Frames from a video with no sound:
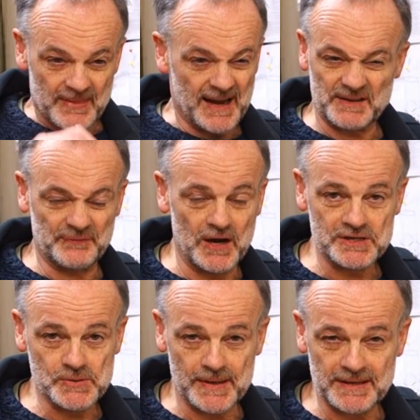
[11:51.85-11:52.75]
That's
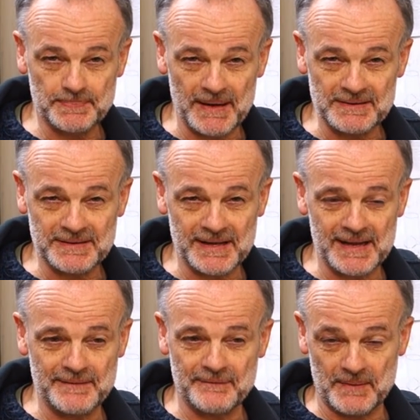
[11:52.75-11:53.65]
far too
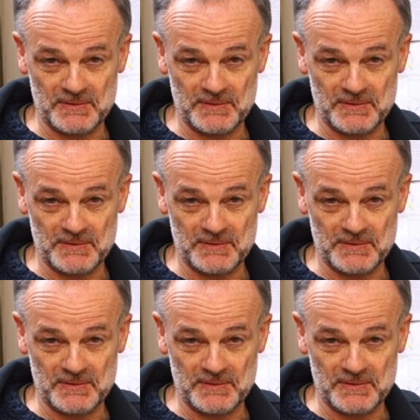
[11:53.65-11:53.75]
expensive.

----

**Exercise description:**
Transcribe all of the material exactly, leaving out whatever pictures it contains.

**Your response:**
Frames from a video with no sound:
[11:51.85-11:52.75]
That's
[11:52.75-11:53.65]
far too
[11:53.65-11:53.75]
expensive.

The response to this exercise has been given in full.